Lastly, `humanize` also supports localization (aka internationalization, usually abbreviated as **i18n**)

When we look at certain humanizations, you'll notice that mine were in (US) English - that's because my locale is that, but your locale may be different, and you may get different results.

`humanize` provides a bunch of local definitions (and you can always add one yourself if you need to). The library does not document what those locales are, but you can find them [here](https://github.com/python-humanize/humanize/tree/main/src/humanize/locale)
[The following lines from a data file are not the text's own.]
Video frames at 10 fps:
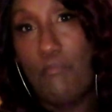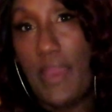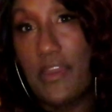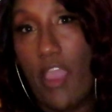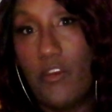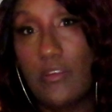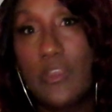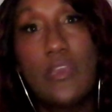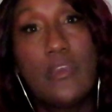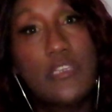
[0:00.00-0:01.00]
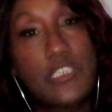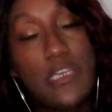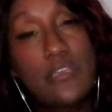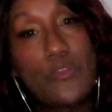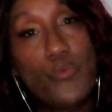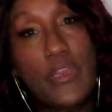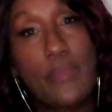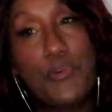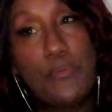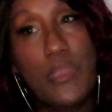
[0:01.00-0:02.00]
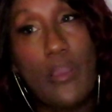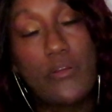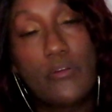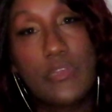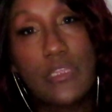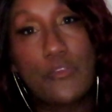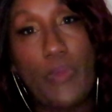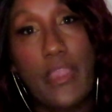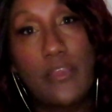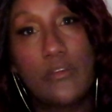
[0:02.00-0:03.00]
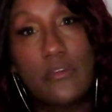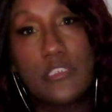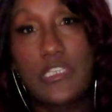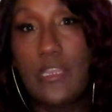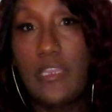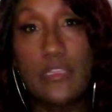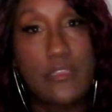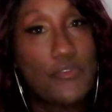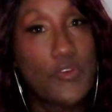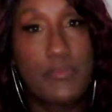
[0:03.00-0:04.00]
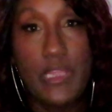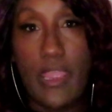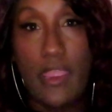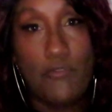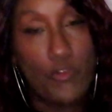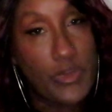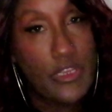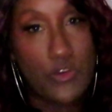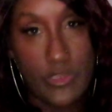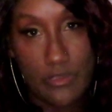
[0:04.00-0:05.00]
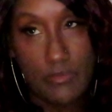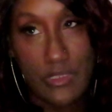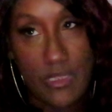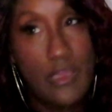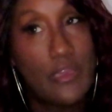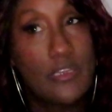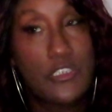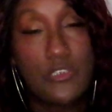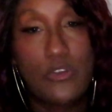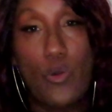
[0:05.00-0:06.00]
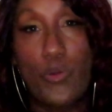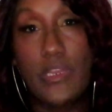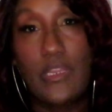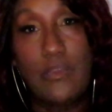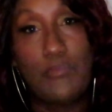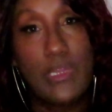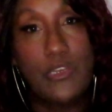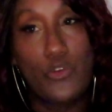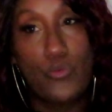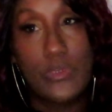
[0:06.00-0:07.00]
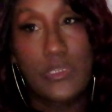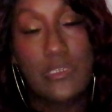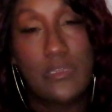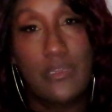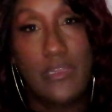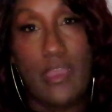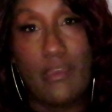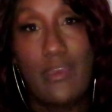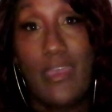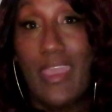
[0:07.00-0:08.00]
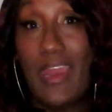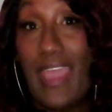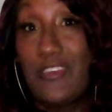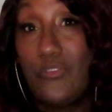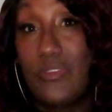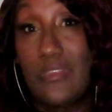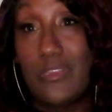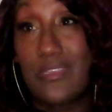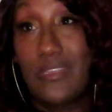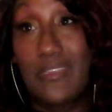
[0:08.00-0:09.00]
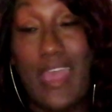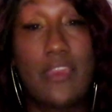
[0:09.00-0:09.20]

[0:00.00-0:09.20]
My daughter, she is the one that put me on on this right here. She gets it for me every Christmas. She'll go in and give me a new one. Yeah, and I use this, sis.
For example, we could set our locale to `fr_FR`:

In [28]:
humanize.i18n.activate('fr_FR')

<gettext.GNUTranslations at 0x107d2f550>

And let's look at some of our previous example:

In [29]:
for i in range(11):
    print(humanize.ordinal(i))

0e
1er
2e
3e
4e
5e
6e
7e
8e
9e
10e


In [30]:
when = datetime.utcnow()
d1 = when + timedelta(days=1, minutes=3, seconds=23)
d2 = when - timedelta(days=90, hours=3)

print(humanize.naturaltime(d1))
print(humanize.naturaltime(d2))

dans un jour
il y a 2 mois


Let's try another locale:

In [31]:
humanize.i18n.activate('bn_BD')

for i in range(11):
    print(humanize.ordinal(i))
    
when = datetime.utcnow()
d1 = when + timedelta(days=1, minutes=3, seconds=23)
d2 = when - timedelta(days=90, hours=3)

print(humanize.naturaltime(d1))
print(humanize.naturaltime(d2))

0th
1st
2nd
3rd
4th
5th
6th
7th
8th
9th
10th
আজ থেকে এক দিন পরে
2 মাস আগে


As you can see, not all locales support everything, so your mileage may vary. And if you're up to it, you can always contribute to that library with your own locale definition. I'm sure the author of the library would appreciate the help!